For me this year (and beyond) has been typified by my spontaneity, not my commitment. At least to place. I have floated and bounced. Searched and sought. Pondered and thought. Decided and undecided. I have for a long time, maybe even since I left San Francisco two years ago, never felt home. I have felt restless and unsatisfied with solutions that I thought were the answers to my searching.
It is a funny thing, signing a lease. It is a funny thing when it means that you have found your home again. I have signed many a lease since leaving SF and never felt home. I have lived in beautiful places, made my self beautiful spaces but never felt home. I feel home now. I signed on the dotted line and even if it is just an apartment with my sister, a block away from where we use to live together a few years ago, it is still my home. That excites me. I am going up to Seattle this weekend and taking my stuff out of storage and that blows my mind even more. I can unfolding my life only in part, stop living with one foot out the door. I haven't wanted to for a long time, but it took more than just sheer willpower to make it so. As I discussed in earlier posts on this blog, finding a home was one of my goals or objectives along my delicious journey. I discussed leaving Seattle many months ago and not looking forward to the road. Not looking forward to the open ended, no answer to "when will you be back?" or even "where do you live?". I didn't know. And now I do. Cue the music and ride off into the sunset? Nope, but in a long of ways, establishing a firm place of residence is a closing of a chapter, a book, a leg of the journey. No longer can I expend my mental energy in finding my place in the world. Instead I can expend it finding my way in the world from the springboard of home. I can take it off my plate. It also opens me up to things that haven't been possible, things I have longingly wanted but been unable to touch for a while: committment, routine, regular every day life.

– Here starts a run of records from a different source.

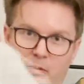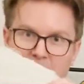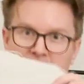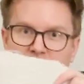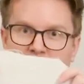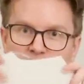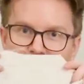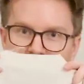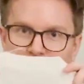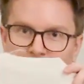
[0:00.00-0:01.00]
waste
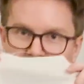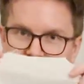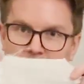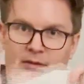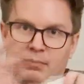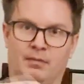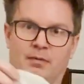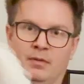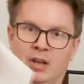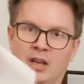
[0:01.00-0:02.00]
fabric that you have,
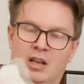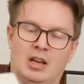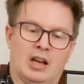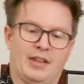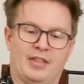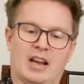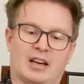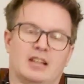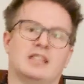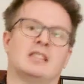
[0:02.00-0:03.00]
and that
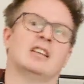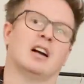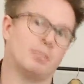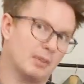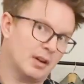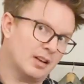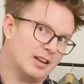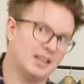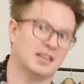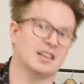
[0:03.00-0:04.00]
can sit up
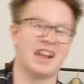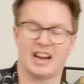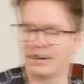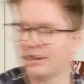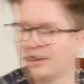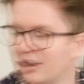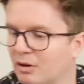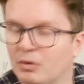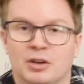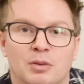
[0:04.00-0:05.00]
in the neck
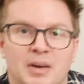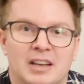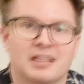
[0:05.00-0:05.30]
when you make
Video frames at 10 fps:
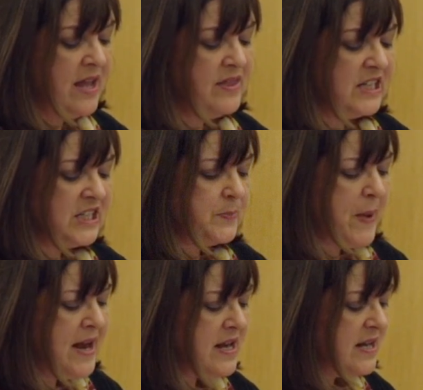that
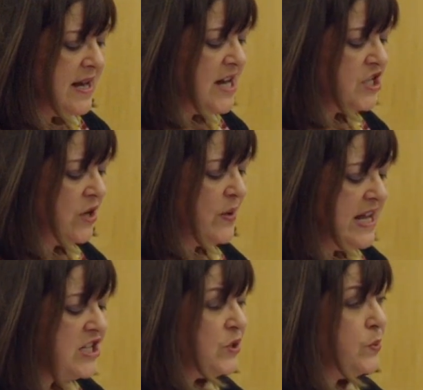expanding NATO
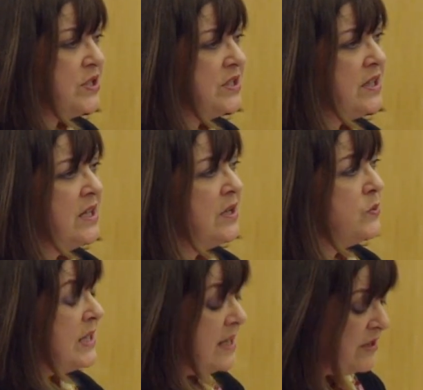eastwards
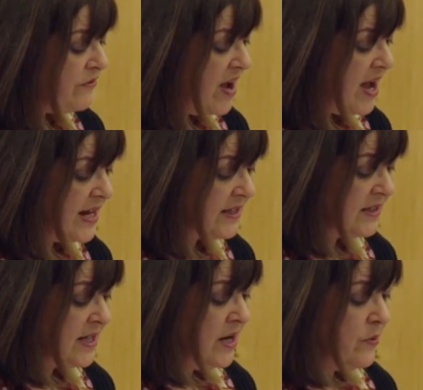was ill-advised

I am not balking at the vagabond life I have been leading. Heck no! Don't get me wrong, it suits a part of my personality. But routine and every day life do too. And as I mentioned in my shadows on the wall posting, I have a pretty radtastic "regular" life, so committing to that is not scary at all! This new chapter of my life is unfolding and I am embracing it, warts and all, with open arms. I get giddy thinking about monthly girls nights and thursday morning early morning runs. Sunday dinners and crossing things off the list. I am looking forward to balance, looking forward to all the fun things that come along with having a home (like not having stuff in storage! Dinner parties! Etc). I am looking forward to having this constant struggle and question, not be a constant struggle and question. Instead, I can focus my attention on my career, my running, and finding a way to write that book, those blog and open that cafe or food company. From here I launch. It is exciting, terrifying, a drastic change and only a subtle move at the same time. It is an adventure.
Enough talk for now, I need to go move another load of stuff to the new place!